** Opening RECORDS FOR THE EXERCISE block **
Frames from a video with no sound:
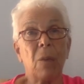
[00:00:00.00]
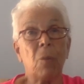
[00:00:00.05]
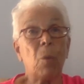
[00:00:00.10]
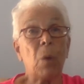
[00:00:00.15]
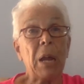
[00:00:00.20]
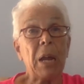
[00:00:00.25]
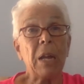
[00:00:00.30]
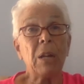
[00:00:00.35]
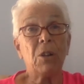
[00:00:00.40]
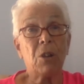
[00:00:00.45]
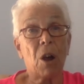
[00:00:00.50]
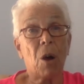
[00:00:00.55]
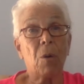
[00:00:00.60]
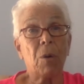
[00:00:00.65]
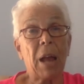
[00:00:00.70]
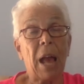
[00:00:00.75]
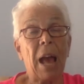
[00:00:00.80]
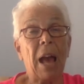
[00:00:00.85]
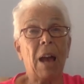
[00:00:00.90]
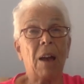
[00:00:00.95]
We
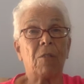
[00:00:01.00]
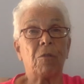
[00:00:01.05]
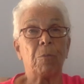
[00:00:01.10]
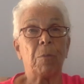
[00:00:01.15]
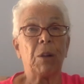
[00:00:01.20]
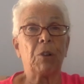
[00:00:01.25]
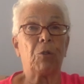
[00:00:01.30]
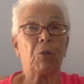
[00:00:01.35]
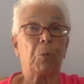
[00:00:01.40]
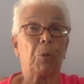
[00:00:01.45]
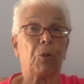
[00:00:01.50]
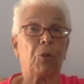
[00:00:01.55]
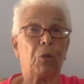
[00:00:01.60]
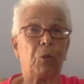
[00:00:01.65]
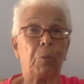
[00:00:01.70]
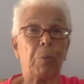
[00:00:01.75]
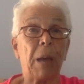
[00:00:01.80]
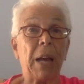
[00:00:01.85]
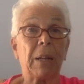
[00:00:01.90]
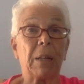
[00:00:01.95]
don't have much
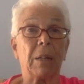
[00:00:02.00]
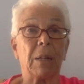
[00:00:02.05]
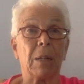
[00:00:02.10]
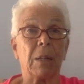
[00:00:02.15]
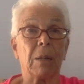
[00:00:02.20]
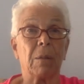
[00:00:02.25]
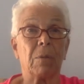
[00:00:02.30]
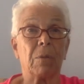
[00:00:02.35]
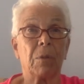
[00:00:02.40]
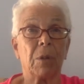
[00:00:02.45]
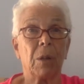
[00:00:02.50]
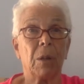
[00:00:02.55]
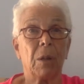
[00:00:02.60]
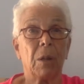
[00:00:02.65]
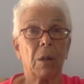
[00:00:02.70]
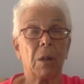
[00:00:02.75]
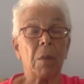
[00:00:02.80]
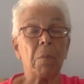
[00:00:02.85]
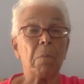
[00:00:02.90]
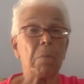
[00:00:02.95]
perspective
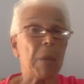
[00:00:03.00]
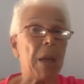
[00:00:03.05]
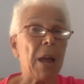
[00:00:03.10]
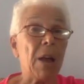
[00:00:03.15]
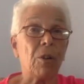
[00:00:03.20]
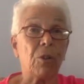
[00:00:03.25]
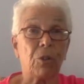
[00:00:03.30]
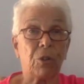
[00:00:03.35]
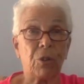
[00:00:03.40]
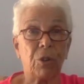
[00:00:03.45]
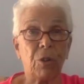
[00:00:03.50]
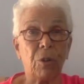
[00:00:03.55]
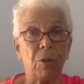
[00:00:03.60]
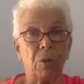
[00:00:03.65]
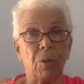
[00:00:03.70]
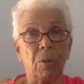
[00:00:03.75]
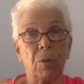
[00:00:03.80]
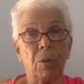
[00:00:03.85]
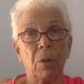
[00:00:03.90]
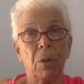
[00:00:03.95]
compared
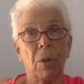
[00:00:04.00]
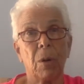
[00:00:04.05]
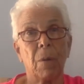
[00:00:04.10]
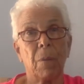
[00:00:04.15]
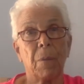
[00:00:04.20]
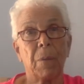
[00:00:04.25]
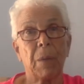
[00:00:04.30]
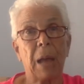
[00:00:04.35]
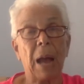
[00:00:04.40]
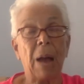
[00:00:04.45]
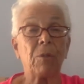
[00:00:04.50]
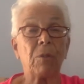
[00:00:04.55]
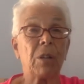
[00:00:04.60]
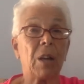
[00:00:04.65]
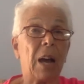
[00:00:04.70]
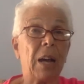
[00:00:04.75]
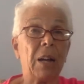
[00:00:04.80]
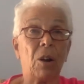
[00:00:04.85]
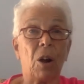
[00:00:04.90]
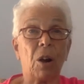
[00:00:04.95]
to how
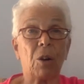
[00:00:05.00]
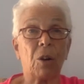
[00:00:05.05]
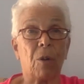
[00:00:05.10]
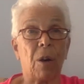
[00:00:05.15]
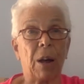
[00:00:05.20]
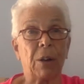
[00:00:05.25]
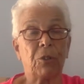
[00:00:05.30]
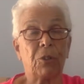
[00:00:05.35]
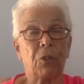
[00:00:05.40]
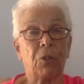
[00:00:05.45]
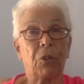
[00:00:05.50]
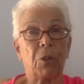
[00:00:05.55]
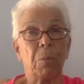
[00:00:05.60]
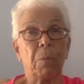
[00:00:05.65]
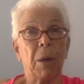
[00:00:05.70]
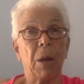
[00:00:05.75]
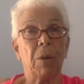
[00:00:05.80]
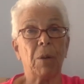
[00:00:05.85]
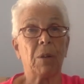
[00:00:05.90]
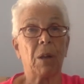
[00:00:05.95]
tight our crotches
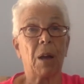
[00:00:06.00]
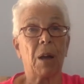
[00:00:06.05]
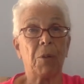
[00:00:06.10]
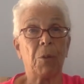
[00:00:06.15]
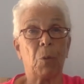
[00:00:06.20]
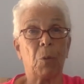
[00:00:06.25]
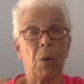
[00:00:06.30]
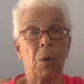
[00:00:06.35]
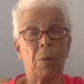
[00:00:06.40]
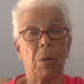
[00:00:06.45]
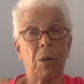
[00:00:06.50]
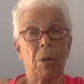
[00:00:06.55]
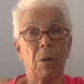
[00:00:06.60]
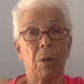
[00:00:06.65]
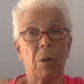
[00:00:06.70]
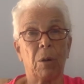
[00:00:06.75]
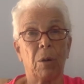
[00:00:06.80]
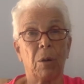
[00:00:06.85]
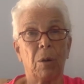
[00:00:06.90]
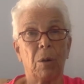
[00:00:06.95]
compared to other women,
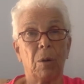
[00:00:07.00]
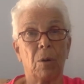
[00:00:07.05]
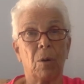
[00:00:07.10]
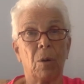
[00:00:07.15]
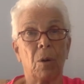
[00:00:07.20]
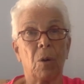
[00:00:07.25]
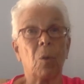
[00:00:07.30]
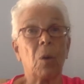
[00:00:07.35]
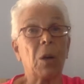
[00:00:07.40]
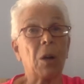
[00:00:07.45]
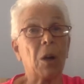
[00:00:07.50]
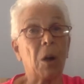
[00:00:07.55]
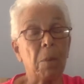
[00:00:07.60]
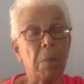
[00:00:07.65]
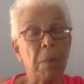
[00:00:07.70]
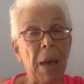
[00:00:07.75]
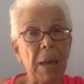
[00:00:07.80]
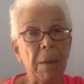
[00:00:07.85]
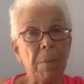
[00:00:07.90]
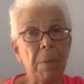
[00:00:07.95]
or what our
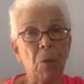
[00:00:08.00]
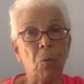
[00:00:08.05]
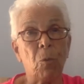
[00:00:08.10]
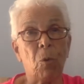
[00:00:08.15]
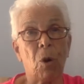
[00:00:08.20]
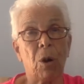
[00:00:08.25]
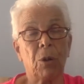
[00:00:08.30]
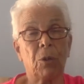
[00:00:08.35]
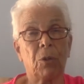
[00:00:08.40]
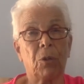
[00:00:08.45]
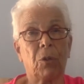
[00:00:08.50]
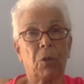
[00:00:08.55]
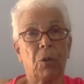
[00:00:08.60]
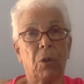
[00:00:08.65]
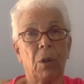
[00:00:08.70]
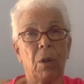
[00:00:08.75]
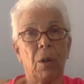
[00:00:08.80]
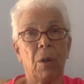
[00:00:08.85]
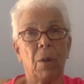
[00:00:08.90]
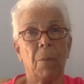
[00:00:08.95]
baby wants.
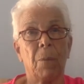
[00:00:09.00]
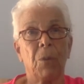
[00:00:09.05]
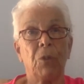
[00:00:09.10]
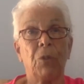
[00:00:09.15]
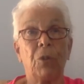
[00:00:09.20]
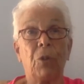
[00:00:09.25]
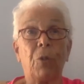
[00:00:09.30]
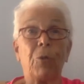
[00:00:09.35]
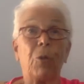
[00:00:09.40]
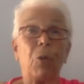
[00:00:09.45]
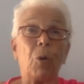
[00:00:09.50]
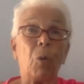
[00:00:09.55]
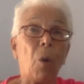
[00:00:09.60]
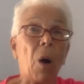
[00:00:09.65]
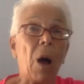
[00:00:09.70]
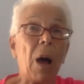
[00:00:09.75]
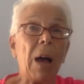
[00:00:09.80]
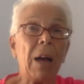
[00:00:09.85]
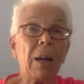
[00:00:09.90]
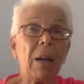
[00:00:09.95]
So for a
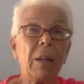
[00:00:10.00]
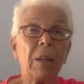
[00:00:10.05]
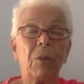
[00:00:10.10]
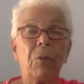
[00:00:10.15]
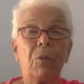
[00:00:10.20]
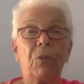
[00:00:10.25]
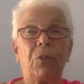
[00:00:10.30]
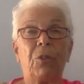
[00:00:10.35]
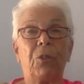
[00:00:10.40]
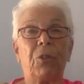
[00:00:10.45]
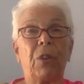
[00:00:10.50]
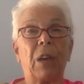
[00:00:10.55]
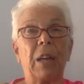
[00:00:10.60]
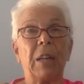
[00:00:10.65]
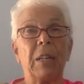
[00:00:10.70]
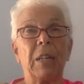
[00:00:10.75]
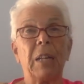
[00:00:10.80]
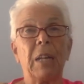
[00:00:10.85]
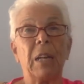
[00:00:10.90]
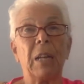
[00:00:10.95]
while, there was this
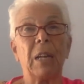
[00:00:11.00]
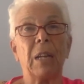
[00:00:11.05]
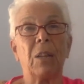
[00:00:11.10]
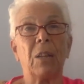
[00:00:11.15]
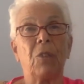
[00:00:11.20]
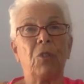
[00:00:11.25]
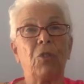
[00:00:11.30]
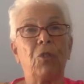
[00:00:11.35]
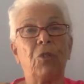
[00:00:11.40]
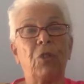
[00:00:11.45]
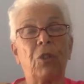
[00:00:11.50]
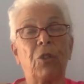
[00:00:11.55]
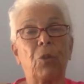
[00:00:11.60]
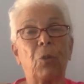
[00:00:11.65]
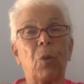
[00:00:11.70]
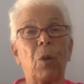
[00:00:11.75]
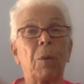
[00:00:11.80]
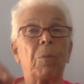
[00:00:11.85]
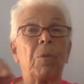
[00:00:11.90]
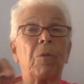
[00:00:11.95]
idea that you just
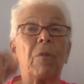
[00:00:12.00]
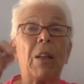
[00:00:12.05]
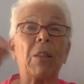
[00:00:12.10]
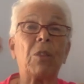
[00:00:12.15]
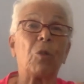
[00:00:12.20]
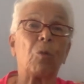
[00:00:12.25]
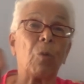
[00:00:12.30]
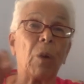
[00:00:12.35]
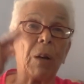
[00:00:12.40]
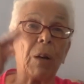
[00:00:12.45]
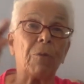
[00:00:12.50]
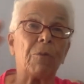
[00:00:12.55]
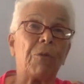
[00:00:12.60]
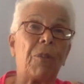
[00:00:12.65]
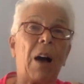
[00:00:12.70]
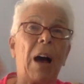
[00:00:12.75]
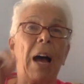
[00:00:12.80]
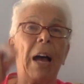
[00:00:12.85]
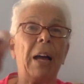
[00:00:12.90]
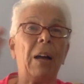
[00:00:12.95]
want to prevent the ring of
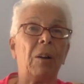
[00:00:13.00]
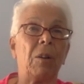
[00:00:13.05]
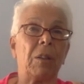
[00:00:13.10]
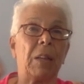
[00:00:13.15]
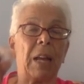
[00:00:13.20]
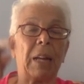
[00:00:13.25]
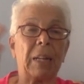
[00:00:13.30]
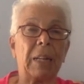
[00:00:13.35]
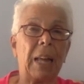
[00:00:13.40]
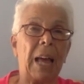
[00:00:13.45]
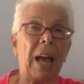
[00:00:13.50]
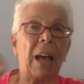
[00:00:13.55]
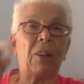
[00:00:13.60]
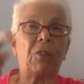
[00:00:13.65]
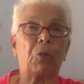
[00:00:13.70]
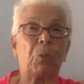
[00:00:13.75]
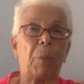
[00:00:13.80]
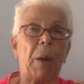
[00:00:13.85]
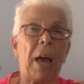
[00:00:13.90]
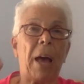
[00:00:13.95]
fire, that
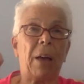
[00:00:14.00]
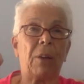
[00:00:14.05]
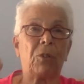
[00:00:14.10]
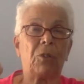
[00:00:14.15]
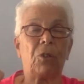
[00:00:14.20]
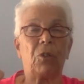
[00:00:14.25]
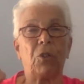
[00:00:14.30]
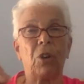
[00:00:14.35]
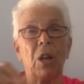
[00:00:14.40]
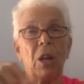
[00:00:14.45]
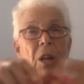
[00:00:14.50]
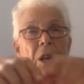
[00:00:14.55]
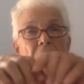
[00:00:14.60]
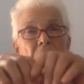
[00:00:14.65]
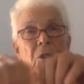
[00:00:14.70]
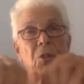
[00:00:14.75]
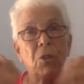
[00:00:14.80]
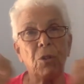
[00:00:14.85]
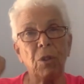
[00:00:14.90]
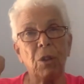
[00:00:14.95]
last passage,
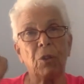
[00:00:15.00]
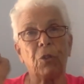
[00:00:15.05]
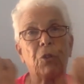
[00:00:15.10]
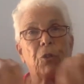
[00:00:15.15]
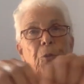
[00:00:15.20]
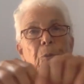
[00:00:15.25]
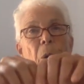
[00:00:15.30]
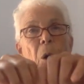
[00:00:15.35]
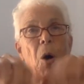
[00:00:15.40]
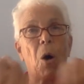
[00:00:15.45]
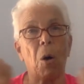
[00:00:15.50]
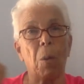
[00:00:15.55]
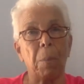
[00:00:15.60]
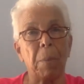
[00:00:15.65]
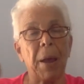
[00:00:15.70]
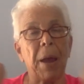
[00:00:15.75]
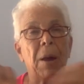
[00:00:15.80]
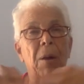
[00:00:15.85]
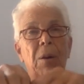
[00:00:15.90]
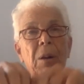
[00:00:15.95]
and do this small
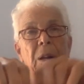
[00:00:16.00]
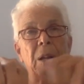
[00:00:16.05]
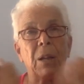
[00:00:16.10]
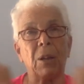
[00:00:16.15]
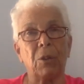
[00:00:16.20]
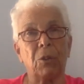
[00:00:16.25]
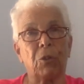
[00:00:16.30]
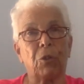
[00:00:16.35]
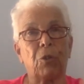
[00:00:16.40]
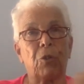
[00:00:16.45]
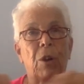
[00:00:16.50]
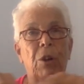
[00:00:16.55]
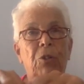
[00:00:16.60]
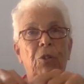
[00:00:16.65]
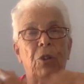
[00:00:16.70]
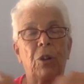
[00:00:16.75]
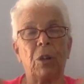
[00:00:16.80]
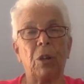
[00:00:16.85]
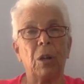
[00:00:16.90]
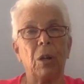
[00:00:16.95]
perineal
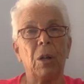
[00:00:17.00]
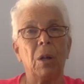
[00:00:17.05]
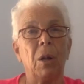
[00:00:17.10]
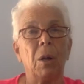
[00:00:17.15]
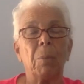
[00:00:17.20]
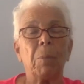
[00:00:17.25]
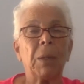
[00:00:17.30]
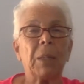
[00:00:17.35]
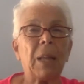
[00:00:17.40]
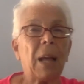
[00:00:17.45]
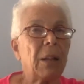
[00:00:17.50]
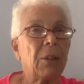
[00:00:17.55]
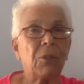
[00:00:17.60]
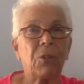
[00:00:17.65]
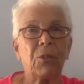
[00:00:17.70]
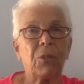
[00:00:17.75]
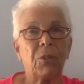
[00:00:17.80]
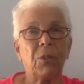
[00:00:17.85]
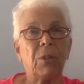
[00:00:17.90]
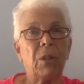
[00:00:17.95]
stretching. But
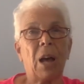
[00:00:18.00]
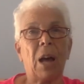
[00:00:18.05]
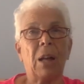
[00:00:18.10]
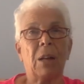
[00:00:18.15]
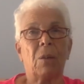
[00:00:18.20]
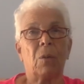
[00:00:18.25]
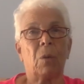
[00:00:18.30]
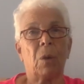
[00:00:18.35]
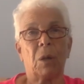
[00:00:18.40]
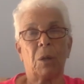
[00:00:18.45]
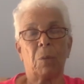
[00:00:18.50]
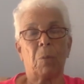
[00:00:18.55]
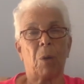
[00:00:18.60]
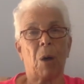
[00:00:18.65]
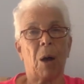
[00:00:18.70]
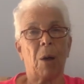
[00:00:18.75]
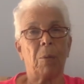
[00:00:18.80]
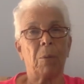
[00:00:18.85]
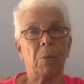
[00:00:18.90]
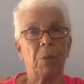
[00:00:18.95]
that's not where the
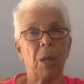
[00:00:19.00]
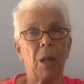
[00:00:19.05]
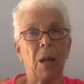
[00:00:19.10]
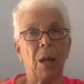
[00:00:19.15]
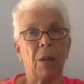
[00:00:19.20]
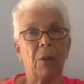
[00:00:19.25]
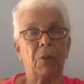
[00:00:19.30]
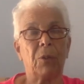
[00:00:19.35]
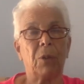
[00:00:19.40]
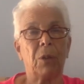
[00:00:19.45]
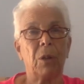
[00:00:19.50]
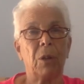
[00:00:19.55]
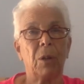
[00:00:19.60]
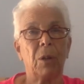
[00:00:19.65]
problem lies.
** Closing RECORDS FOR THE EXERCISE block **
_TASK TO COMPLETE_
Give again, exactly, each line from the one that contains "[00:00:17.70]" through the last line of the material above. Pictures do not belong in the copy.

_TASK OUTPUT_
[00:00:17.70]
[00:00:17.75]
[00:00:17.80]
[00:00:17.85]
[00:00:17.90]
[00:00:17.95]
stretching. But
[00:00:18.00]
[00:00:18.05]
[00:00:18.10]
[00:00:18.15]
[00:00:18.20]
[00:00:18.25]
[00:00:18.30]
[00:00:18.35]
[00:00:18.40]
[00:00:18.45]
[00:00:18.50]
[00:00:18.55]
[00:00:18.60]
[00:00:18.65]
[00:00:18.70]
[00:00:18.75]
[00:00:18.80]
[00:00:18.85]
[00:00:18.90]
[00:00:18.95]
that's not where the
[00:00:19.00]
[00:00:19.05]
[00:00:19.10]
[00:00:19.15]
[00:00:19.20]
[00:00:19.25]
[00:00:19.30]
[00:00:19.35]
[00:00:19.40]
[00:00:19.45]
[00:00:19.50]
[00:00:19.55]
[00:00:19.60]
[00:00:19.65]
problem lies.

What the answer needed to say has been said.